» EXERCISE DESCRIPTION
Repeat the span of the entries below that starts at the line with "[00:00:00.00 to 00:00:01.07]" and ends at the line with "[00:00:00.00 to 00:00:09.73]", nothing more. Skip the pictures.

========================================================================

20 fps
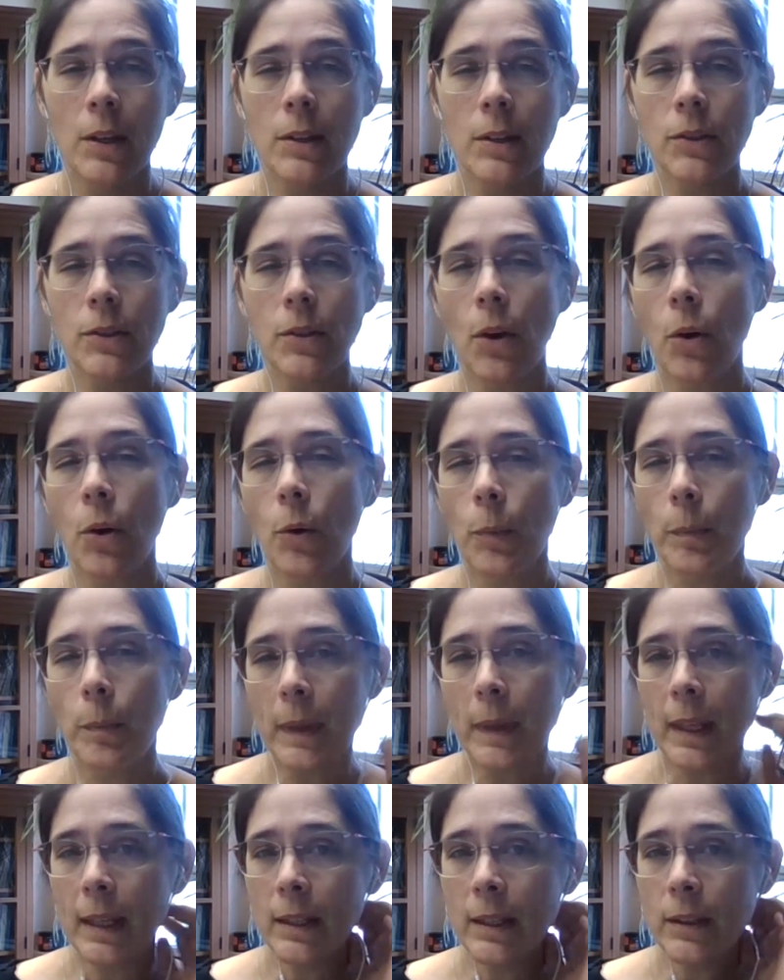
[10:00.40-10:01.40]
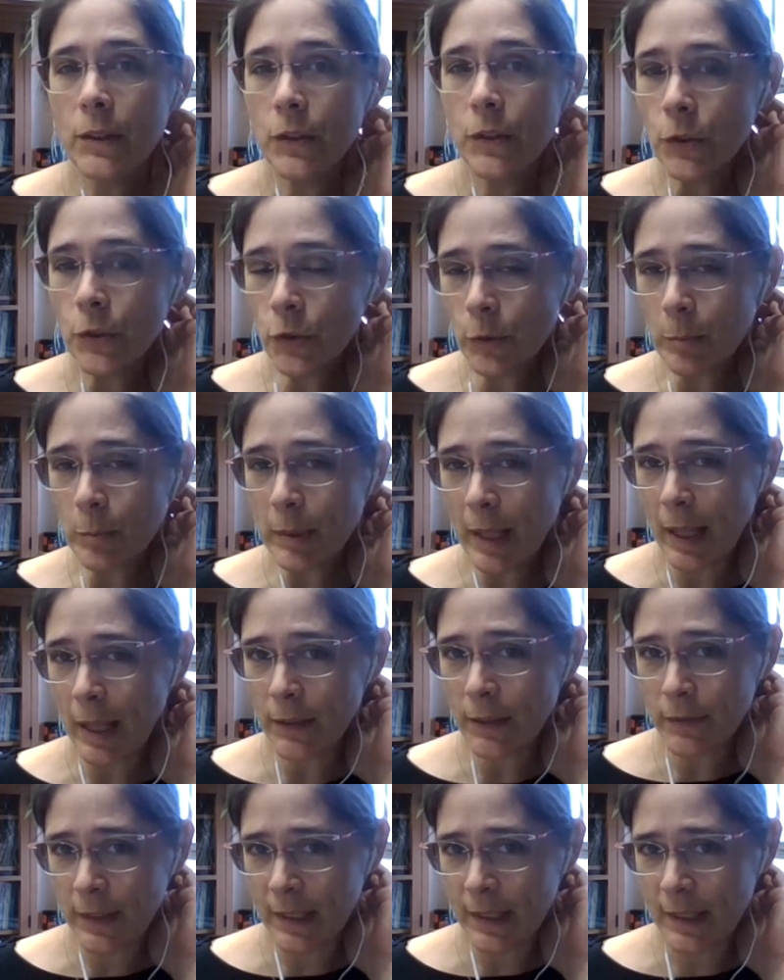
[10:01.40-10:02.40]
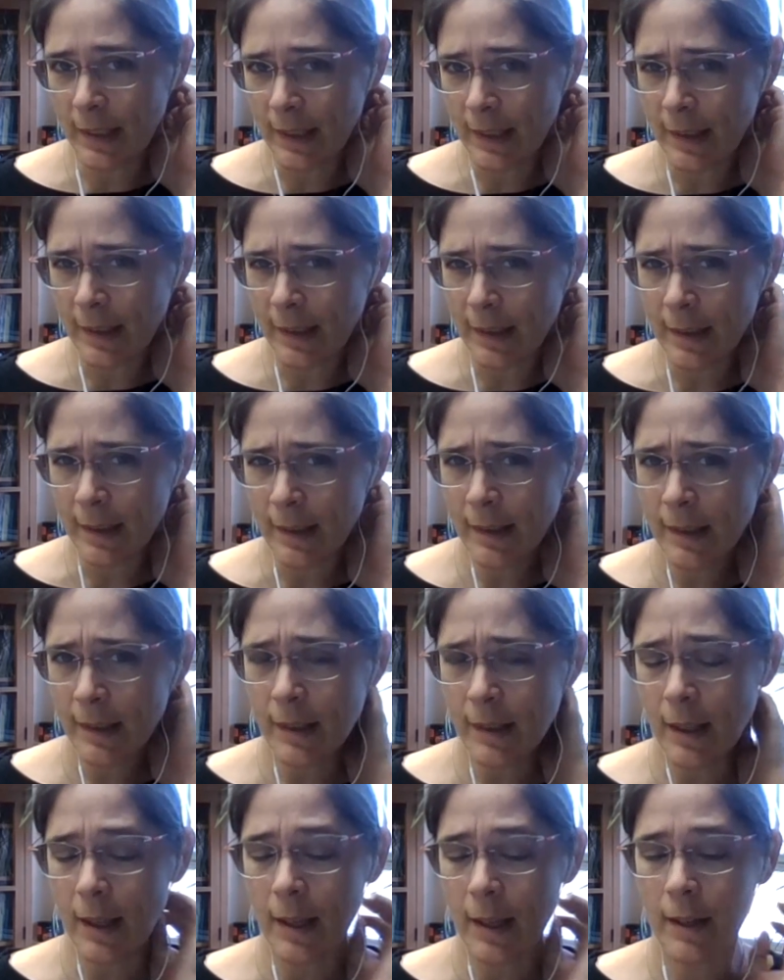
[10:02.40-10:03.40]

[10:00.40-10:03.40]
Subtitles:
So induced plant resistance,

========================================================================

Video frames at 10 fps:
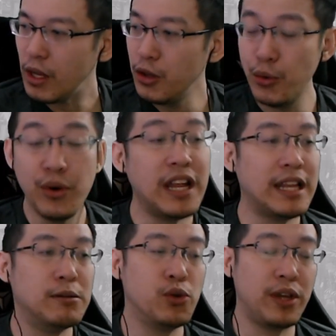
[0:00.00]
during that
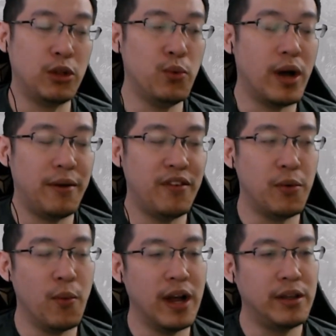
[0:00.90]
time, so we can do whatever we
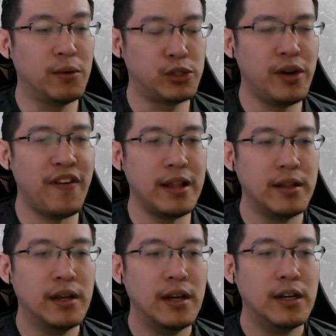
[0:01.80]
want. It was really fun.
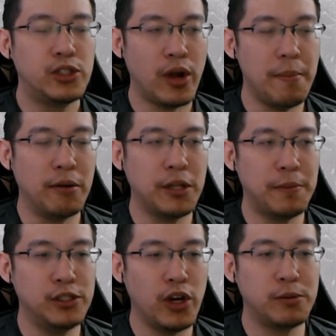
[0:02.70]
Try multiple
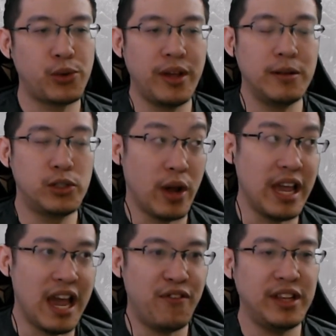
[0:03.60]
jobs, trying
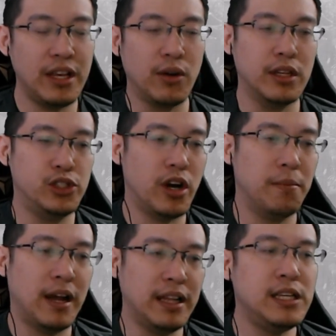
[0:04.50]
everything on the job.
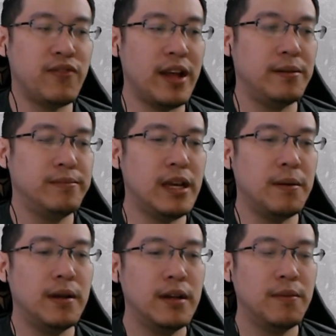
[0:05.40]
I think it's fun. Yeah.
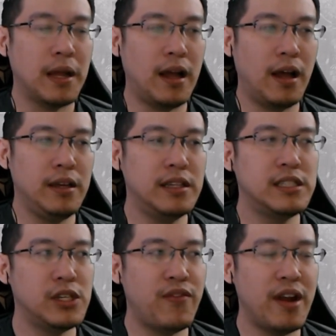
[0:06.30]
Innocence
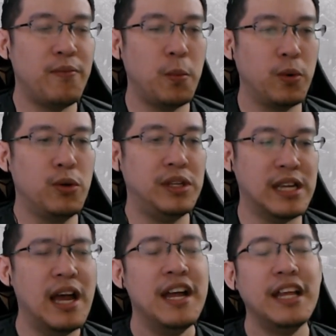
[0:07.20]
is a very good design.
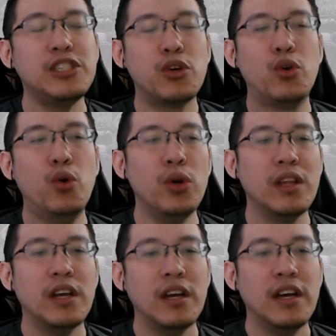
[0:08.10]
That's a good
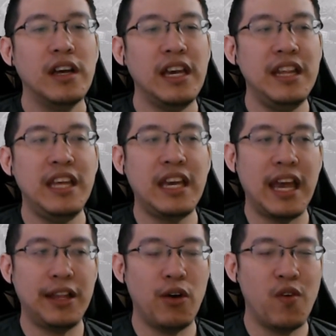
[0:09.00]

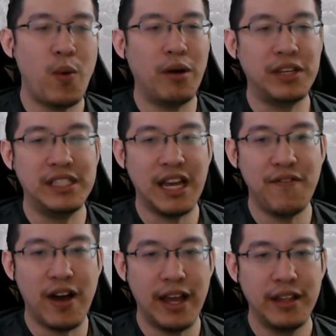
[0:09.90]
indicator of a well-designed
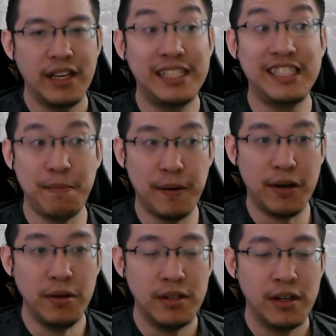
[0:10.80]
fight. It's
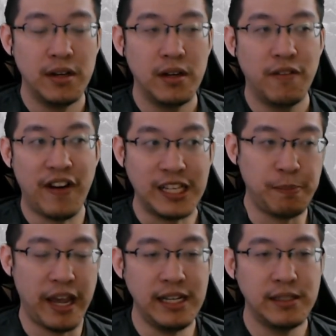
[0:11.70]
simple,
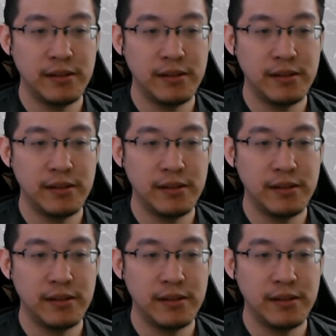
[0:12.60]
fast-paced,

========================================================================

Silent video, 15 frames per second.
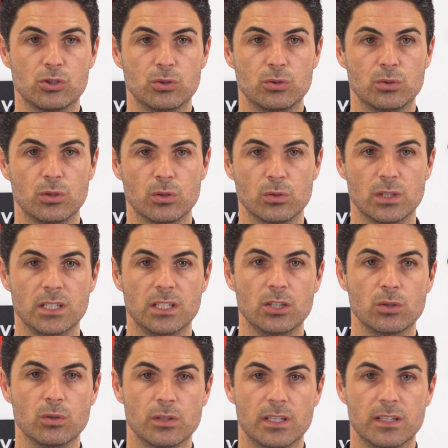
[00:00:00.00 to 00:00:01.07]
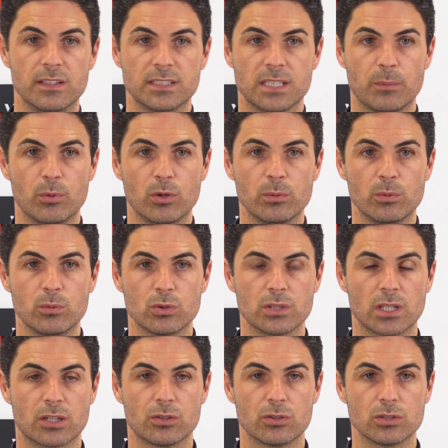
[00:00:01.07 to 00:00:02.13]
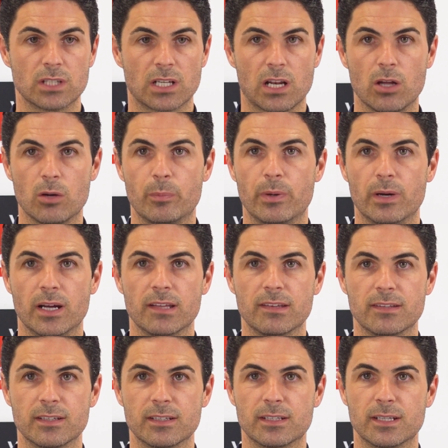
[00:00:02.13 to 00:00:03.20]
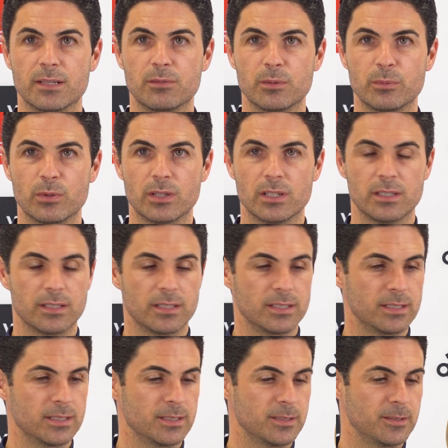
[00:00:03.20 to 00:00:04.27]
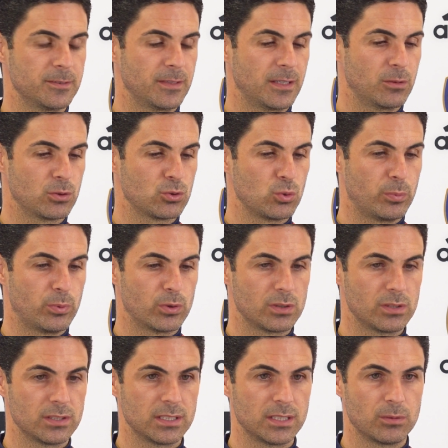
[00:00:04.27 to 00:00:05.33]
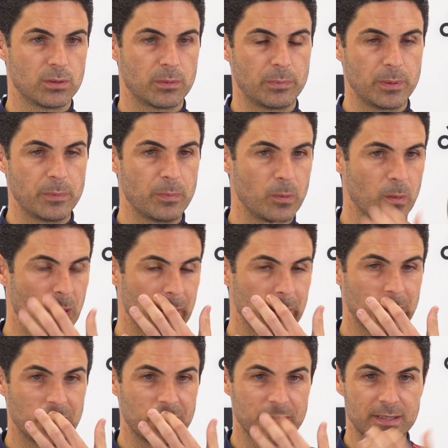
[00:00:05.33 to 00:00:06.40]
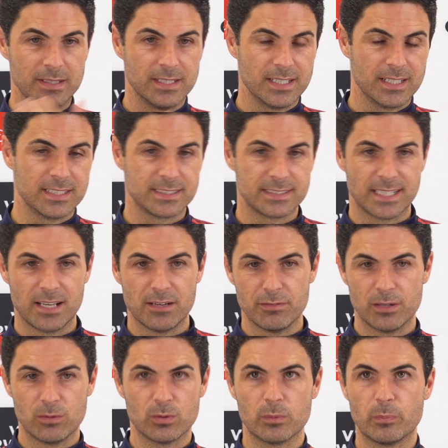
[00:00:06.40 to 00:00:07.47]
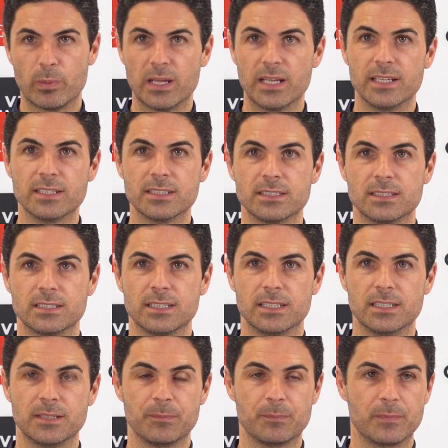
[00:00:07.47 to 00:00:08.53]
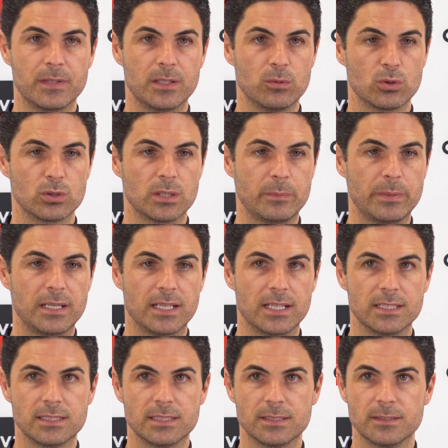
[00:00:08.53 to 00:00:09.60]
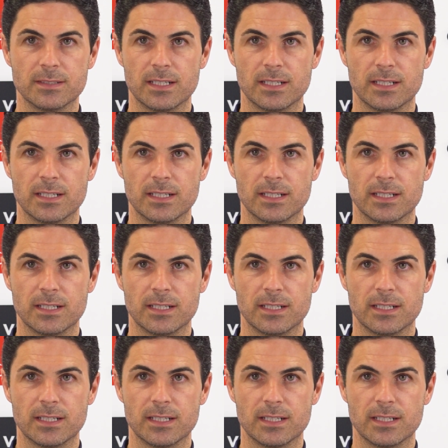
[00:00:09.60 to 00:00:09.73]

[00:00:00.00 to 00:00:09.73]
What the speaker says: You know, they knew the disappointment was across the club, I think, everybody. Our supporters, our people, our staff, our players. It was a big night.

========================================================================

» SOLUTION FOR THIS EXERCISE
[00:00:00.00 to 00:00:01.07]
[00:00:01.07 to 00:00:02.13]
[00:00:02.13 to 00:00:03.20]
[00:00:03.20 to 00:00:04.27]
[00:00:04.27 to 00:00:05.33]
[00:00:05.33 to 00:00:06.40]
[00:00:06.40 to 00:00:07.47]
[00:00:07.47 to 00:00:08.53]
[00:00:08.53 to 00:00:09.60]
[00:00:09.60 to 00:00:09.73]

[00:00:00.00 to 00:00:09.73]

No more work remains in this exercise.